Breach Poster
EE.UU.Guión

La CIA contra el bloqueo… Creativo

Hace algún tiempo vi la película Breach, protagonizada por Ryan Phillippe, Chris Copper y Laura Linney. Dirigida por Billy Ray, su trama se centra en la figura de un analista novato del FBI, experto en informática (interpretado por Phillippe) que comienza a dudar de la integridad de su arrogante jefe, Robert Hanssen (Chris Cooper), católico devoto y miembro del Opus Dei. ¿Se trata acaso de un doble agente? ¿Un topo incrustado profundamente en el aparato de contrainteligencia estadounidense?

En su momento, como al personaje de Phillippe, a mí también me pareció imposible, o al menos un tanto inverosímil, que un topo llegara a tan alto cargo. Y que tuviera en su manos tanta información. Pero, como Phillippe, yo también estaba llegando tarde a la historia.

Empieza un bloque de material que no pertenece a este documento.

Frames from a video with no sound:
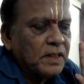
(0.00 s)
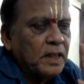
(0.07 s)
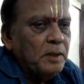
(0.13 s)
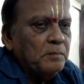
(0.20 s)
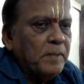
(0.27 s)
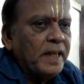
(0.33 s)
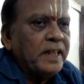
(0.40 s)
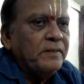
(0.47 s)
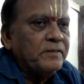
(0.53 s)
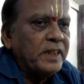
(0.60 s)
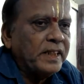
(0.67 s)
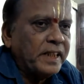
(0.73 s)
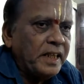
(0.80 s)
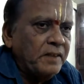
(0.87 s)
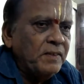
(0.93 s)
But if that
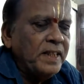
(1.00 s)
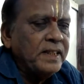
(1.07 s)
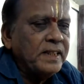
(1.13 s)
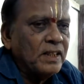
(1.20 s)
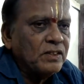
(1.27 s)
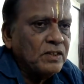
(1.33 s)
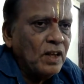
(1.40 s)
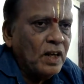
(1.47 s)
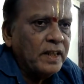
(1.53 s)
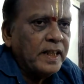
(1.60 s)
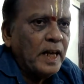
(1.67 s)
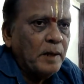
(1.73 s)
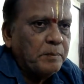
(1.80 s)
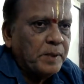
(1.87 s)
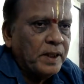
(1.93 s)
event does not
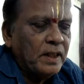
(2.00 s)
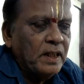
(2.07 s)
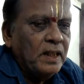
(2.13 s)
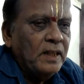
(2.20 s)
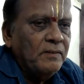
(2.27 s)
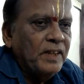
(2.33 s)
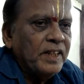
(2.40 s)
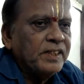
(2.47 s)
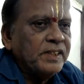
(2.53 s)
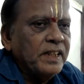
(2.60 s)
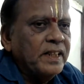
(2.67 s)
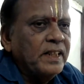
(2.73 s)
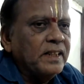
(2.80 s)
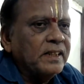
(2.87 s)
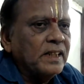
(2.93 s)
happen, vested
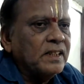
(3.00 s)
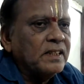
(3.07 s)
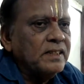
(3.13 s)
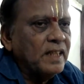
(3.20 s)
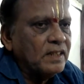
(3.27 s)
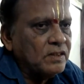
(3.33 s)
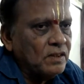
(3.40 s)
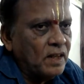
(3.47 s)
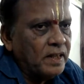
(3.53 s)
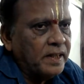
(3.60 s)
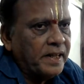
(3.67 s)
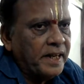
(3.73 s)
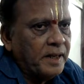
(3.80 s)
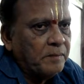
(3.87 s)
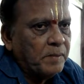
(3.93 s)
interest does not
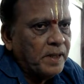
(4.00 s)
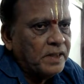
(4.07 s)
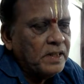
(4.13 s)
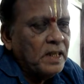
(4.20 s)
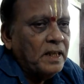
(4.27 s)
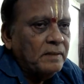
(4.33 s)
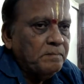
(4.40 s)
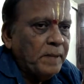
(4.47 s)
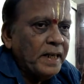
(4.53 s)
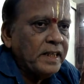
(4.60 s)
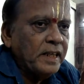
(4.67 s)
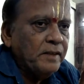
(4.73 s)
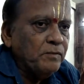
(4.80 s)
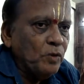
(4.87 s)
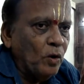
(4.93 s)
take place. But if
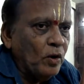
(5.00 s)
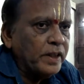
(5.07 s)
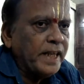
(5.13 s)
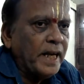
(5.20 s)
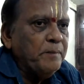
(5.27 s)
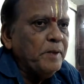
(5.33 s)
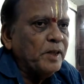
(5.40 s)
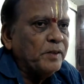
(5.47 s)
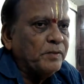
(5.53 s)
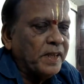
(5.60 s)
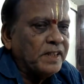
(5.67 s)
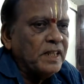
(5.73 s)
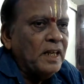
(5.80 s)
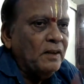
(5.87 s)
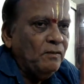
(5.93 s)
no time is fixed,
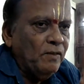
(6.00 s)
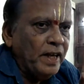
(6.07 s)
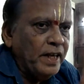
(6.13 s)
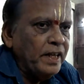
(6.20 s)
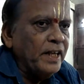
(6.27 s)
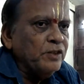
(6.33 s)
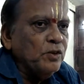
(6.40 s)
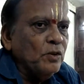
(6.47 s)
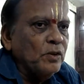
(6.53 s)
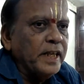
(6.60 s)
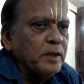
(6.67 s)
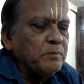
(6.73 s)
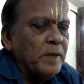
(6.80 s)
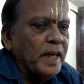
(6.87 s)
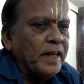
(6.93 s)
when I should get
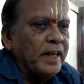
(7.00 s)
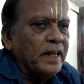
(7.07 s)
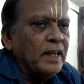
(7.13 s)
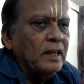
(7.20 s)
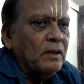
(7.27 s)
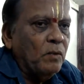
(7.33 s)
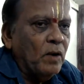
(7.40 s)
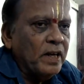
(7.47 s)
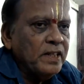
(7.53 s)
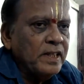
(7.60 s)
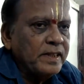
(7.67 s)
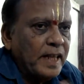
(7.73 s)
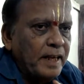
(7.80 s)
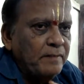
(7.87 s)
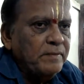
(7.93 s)
married, what is the
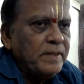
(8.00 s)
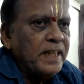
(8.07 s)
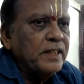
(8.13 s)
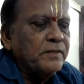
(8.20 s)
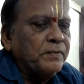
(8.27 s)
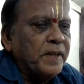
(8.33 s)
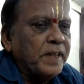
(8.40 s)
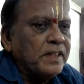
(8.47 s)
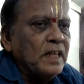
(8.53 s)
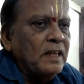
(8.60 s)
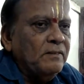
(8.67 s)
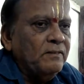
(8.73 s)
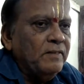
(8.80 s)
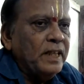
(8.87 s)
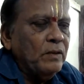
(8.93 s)
time that is fixed?
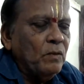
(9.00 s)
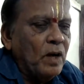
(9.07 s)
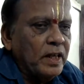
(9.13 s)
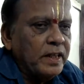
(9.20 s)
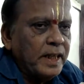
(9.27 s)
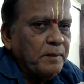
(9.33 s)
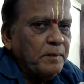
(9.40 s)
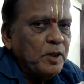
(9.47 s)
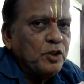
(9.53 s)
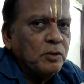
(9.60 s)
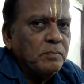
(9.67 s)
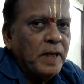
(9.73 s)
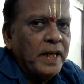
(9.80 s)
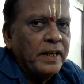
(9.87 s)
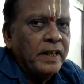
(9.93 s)
Within what time I should
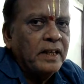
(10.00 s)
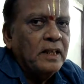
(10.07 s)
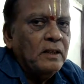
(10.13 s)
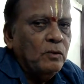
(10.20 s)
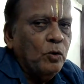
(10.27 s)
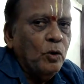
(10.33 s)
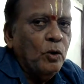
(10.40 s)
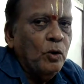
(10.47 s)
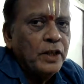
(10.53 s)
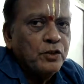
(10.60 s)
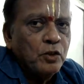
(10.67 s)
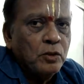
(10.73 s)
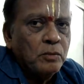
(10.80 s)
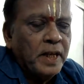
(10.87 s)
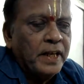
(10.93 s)
marry? Who I
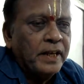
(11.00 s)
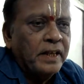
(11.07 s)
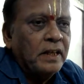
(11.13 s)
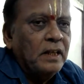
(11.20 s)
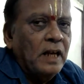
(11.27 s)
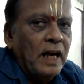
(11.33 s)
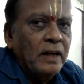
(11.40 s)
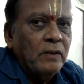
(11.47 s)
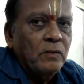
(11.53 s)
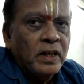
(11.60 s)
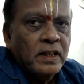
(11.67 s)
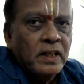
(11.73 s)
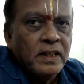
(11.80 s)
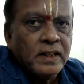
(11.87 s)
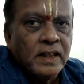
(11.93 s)
should marry? And what are
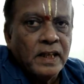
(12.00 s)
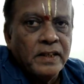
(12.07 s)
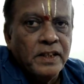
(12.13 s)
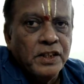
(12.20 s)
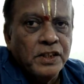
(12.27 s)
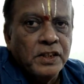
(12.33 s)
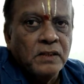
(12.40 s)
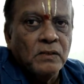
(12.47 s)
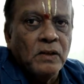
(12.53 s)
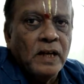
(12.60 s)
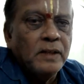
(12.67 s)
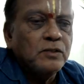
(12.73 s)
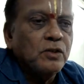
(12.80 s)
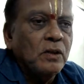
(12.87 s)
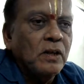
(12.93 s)
the conditions
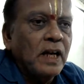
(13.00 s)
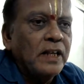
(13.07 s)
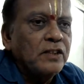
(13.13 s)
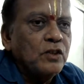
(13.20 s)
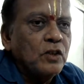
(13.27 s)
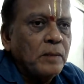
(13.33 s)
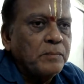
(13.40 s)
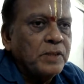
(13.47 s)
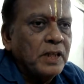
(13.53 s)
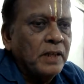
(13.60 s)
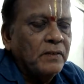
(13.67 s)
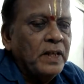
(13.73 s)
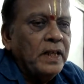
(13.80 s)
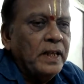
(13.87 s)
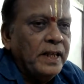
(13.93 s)
I should observe
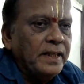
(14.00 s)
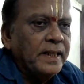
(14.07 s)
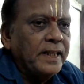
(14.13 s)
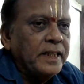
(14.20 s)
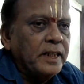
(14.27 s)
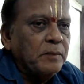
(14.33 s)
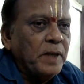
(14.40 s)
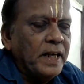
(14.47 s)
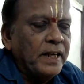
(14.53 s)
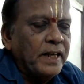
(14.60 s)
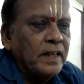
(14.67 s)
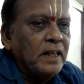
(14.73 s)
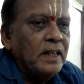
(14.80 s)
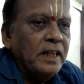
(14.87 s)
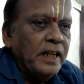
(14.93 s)
in getting married?
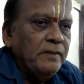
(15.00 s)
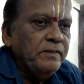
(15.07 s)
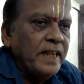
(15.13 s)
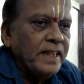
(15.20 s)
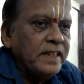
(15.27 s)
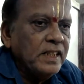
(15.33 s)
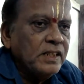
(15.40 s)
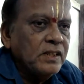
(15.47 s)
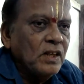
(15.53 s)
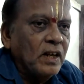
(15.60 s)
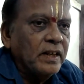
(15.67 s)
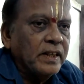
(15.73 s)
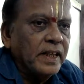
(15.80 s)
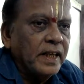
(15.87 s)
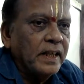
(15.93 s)
If that is not
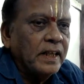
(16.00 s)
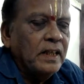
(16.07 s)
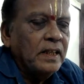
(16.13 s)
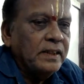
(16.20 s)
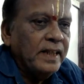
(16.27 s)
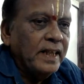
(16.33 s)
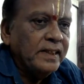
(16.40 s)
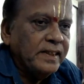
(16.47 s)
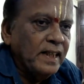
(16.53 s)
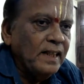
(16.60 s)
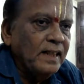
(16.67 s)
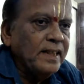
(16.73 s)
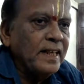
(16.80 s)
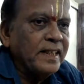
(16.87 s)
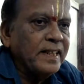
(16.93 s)
there, then till
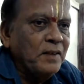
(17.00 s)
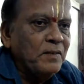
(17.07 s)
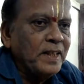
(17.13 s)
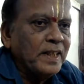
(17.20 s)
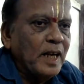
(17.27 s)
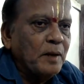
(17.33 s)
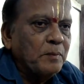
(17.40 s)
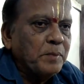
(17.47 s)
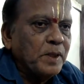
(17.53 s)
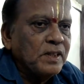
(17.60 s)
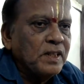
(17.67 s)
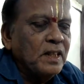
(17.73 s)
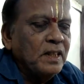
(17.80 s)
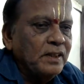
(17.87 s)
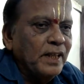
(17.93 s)
that event happens,
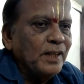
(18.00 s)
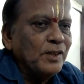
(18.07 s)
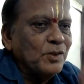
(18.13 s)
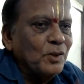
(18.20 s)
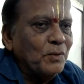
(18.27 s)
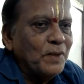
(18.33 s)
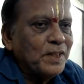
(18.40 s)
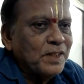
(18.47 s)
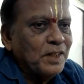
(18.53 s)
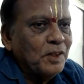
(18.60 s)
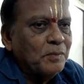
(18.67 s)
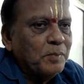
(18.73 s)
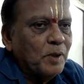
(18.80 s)
there is no vested interest.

Y me había perdido el letrero que en los créditos iniciales advertía que lo que veríamos a continuación, estaba basado en hecho reales.

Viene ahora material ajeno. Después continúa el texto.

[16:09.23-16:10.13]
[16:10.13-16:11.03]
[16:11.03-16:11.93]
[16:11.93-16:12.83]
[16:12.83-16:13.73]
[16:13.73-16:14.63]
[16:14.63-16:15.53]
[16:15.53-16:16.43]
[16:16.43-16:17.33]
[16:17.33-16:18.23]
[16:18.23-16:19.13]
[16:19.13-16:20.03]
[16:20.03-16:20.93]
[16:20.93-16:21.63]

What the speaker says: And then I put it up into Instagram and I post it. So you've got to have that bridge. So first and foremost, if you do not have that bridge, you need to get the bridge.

Un detalle importante de la película Breach que, que acaso no aparezca en la historia (o que yo no recuerdo, o que en todo caso me perdí por llegar tarde), y puede que lo que voy a escribir a continuación sea un spoiler del tamaño de una catedral que le arruine la diversión a más de uno, es que Hassen había sido ascendido a ese cargo porque precisamente era el blanco de una larga y minuciosa investigación conjunta entre la Agencia Central de Inteligencia y el FBI. Los investigadores sospechaban de Hassen pero no había logrado probar nada, a pesar de someterlo a interrogatorios y pruebas de polígrafos.

Ahora Hassen estaba a punto de pasar a retiro. Para evitarlo, los investigadores crearon un falso departamento de informática con tecnología de punta, a sabiendas de su frustración con la obsolescencia tecnológica del FBI. Y le ofrecieron un ascenso. Masaje para su ego desbordado, designarlo en aquella posición era como poner a un niño a cargo de una heladería.

Now Playing

Todo lo anterior lo cuenta Bryan Kelley, agente de la CIA acusado erróneamente de ser el topo e investigado durante cinco años, en su crítica personal de la película Breach. La crítica está publicada en una curiosa sección del sitio oficial de la Agencia Central de Inteligencia. Debo el dato al inmensamente popular Gizmodo, que hace días desenterró todo el asunto. No, los detalles de las película, quiero decir; sino la existencia de la sección de argumentos de la CIA.

Explica la página del departamento de Relaciones con la Industria del Entretenimiento de la CIA:

Como una organización que desempeña un papel clave en la defensa de Estados Unidos, la CIA es un tema frecuente de libros, películas, documentales y otros proyectos creativos. Durante años, los artistas de toda la industria del entretenimiento – actores, autores, directores, productores, guionistas y otros – han estado en contacto con la CIA para obtener una mejor comprensión de nuestra misión de inteligencia. Nuestro objetivo es un retrato fiel de los hombres y mujeres de la CIA, y la habilidad, la innovación, audacia y compromiso con el servicio público que los define.

Pero el asunto no se agota en la mera asesoría de proyectos. Más abajo en la página encontrarán recomendaciones para escritores y guionista que buscan escribir un thriller de espionaje pero sufren bloqueo creativo o andan escasos de ideas.

¿En busca de inspiración para una nueva película o un libro? Nuestra oficina de Relaciones con la Industria del Entretenimiento ofrece recomendaciones aquí.

La sección, que se llama Now Playing, se renueva periódicamente, con nuevos casos e historias. A mí me ha llamado particularmente la atención un recuento de la investigación sobre el accidente del vuelo 800 de la TWA. ¿Se acuerdan que en algún momento se dijo que había sido derribado por un misil? Bueno, allí en la página está la versión de la CIA.

De modo pues que ya saben dónde dirigirse cuando Jerry Bruckheimer o Michael Bay los contrate para escribir su próximo blockbuster del verano.